▶ _Assigned task_: Copy every entry word for word, but skip the pictures.

▶ _Available records_:
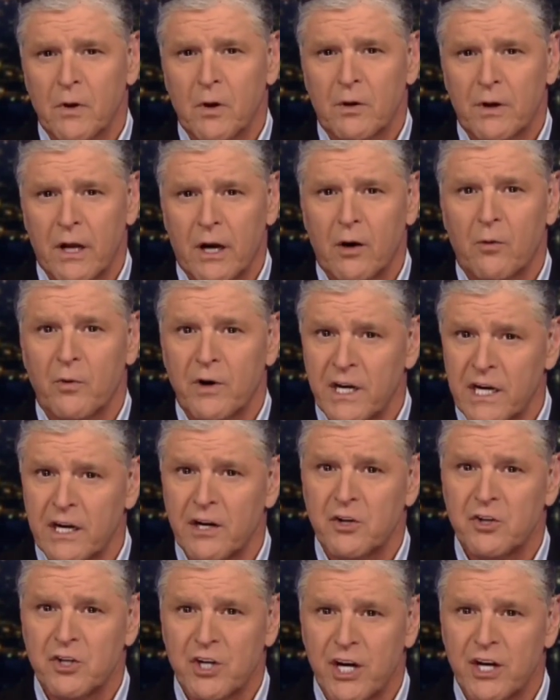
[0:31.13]
Now, we
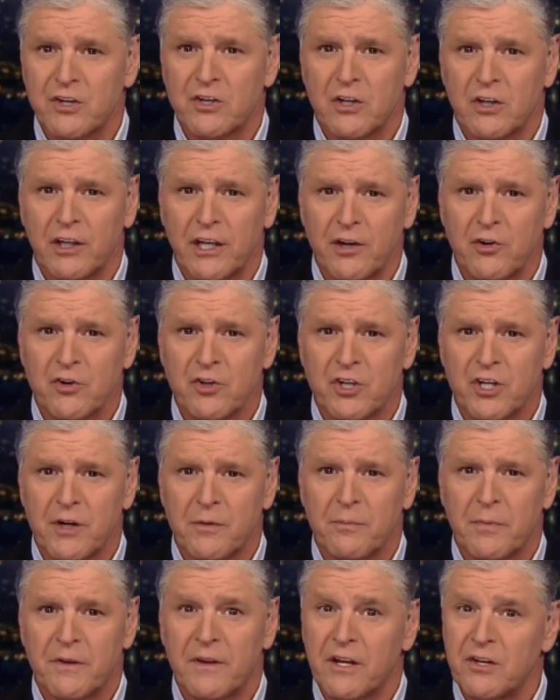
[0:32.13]
need a change in
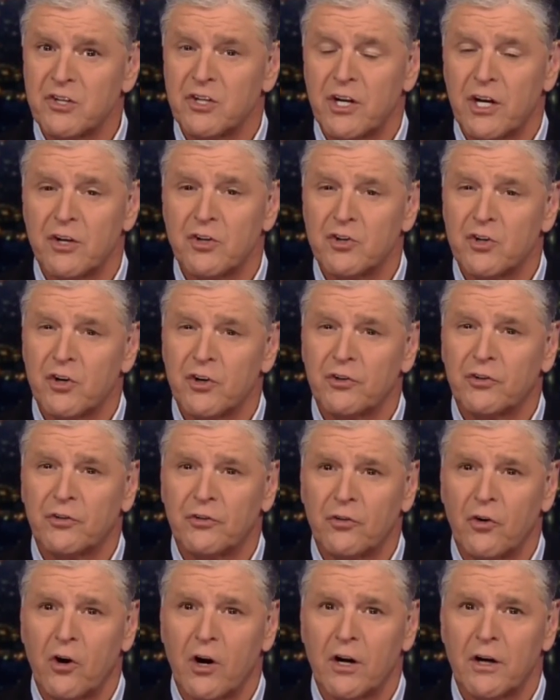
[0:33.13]
leadership, and that change could
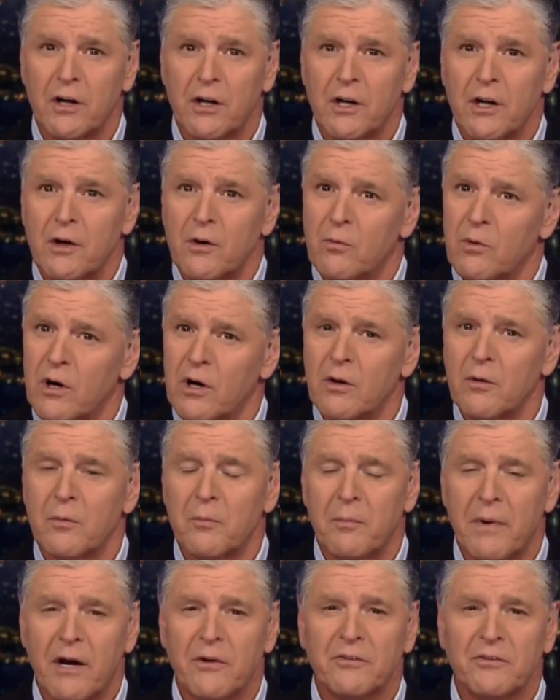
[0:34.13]
start, well, in
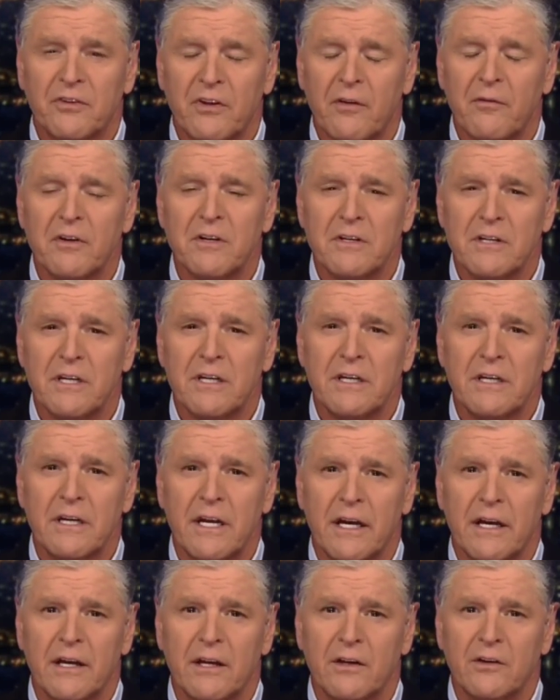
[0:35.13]
about 17
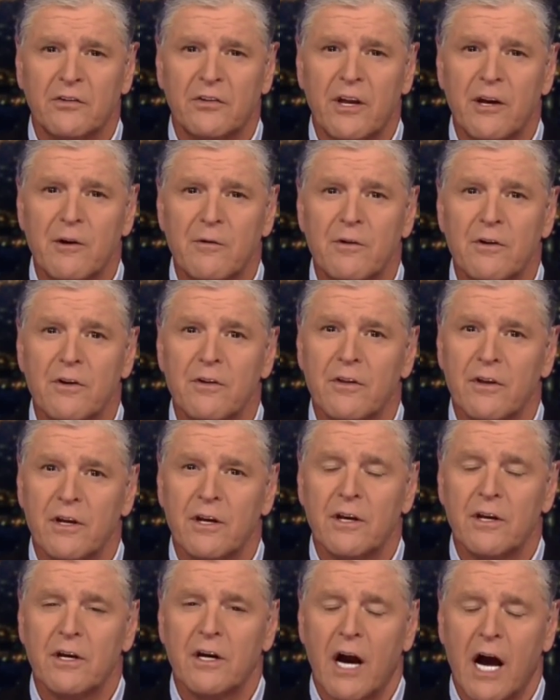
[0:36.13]
days in
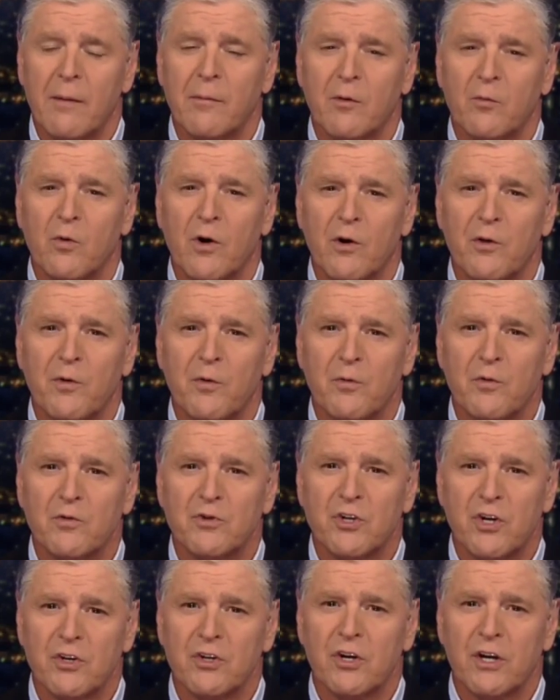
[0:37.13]
the Commonwealth of
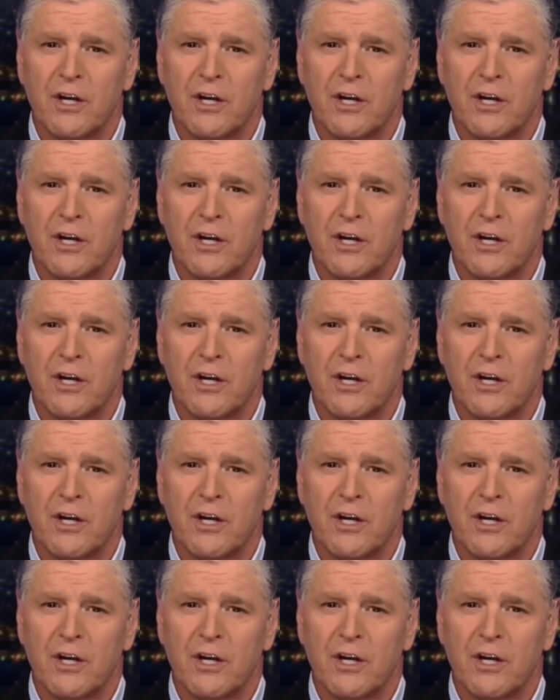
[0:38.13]
Virginia.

▶ _Task solution_:
[0:31.13]
Now, we
[0:32.13]
need a change in
[0:33.13]
leadership, and that change could
[0:34.13]
start, well, in
[0:35.13]
about 17
[0:36.13]
days in
[0:37.13]
the Commonwealth of
[0:38.13]
Virginia.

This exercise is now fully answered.